Stocks dance together, metals stick close, crypto goes wild — the market's social network, visualized.
* **Tech giants** like Apple, Microsoft, and Amazon cluster tightly together, reflecting their synchronized market movements and mutual dependency on global tech trends.

* **Banks and finance titans** like JPMorgan Chase and Bank of America show strong alignment, reacting similarly to economic cycles and interest rate changes.

* **Metals and mining assets** (Gold, Silver, Wheaton, Newmont) naturally form a cohesive cluster — the classic safe-haven assets that move in tandem during times of market stress.

* **Cryptocurrencies** like Bitcoin, Ethereum, Solana, and Cardano create their own rebellious group — wildly distinct from traditional markets, operating on their own risk universe.

* **Energy titans** Chevron and ExxonMobil also group logically, driven by oil prices and global energy demand.

* **Healthcare and defense stocks** hold their unique positions, less correlated to the broader swings seen elsewhere.

## Return vs Risk (Volatility)

## Key Observations from Risk vs.
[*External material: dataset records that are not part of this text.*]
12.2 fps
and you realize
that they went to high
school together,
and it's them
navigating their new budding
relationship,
Return Analysis

When analyzing the risk (volatility) and return characteristics of the assets in our portfolio, several key trends emerge:

* **Low Volatility "Safe Plays":**
* **Gold (SPDR Gold Trust - GLD)** and **healthcare stocks** (e.g., Johnson & Johnson - JNJ, Pfizer - PFE) exhibit the lowest volatility. These are typically considered stable investments with gradual movements rather than significant daily fluctuations.

* **Balanced Growth: Low Risk Tech Giants:**
* Major **tech companies** like Microsoft (MSFT), Apple (AAPL), and Amazon (AMZN) demonstrate a favorable balance of decent returns coupled with relatively low risk. This makes them attractive for long-term investors seeking steady growth without excessive volatility.
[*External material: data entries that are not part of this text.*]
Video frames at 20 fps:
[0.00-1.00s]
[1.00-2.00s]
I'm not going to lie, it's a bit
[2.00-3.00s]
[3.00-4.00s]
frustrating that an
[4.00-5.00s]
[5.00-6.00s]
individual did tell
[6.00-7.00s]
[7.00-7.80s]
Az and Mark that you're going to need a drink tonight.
* **High Risk, High Reward: Crypto Assets:**
* **Cryptocurrencies** (Bitcoin - BTC-USD, Ethereum - ETH-USD, Solana - SOL-USD, Cardano - ADA-USD, Binance Coin - BNB-USD) stand out with the highest potential returns, but also come with exceptionally high volatility. Investing in this asset class can offer significant rewards but involves navigating substantial price swings.

* **Moderate Risk: Metals and Mining:**
* **Metals and mining stocks** (e.g., Newmont - NEM, Wheaton Precious Metals - WPM, iShares Silver Trust - SLV) fall into a middle ground. They can provide some hedging against market instability but are not as inherently stable as gold.

* **Mid-to-High Volatility: Energy and Autos:**
* **Energy companies** (Chevron - CVX, Exxon - XOM) and the **automotive sector** (Ford - F, Tesla - TSLA) tend to show mid-to-high volatility. This reflects their susceptibility to broader economic factors such as oil prices and supply chain disruptions.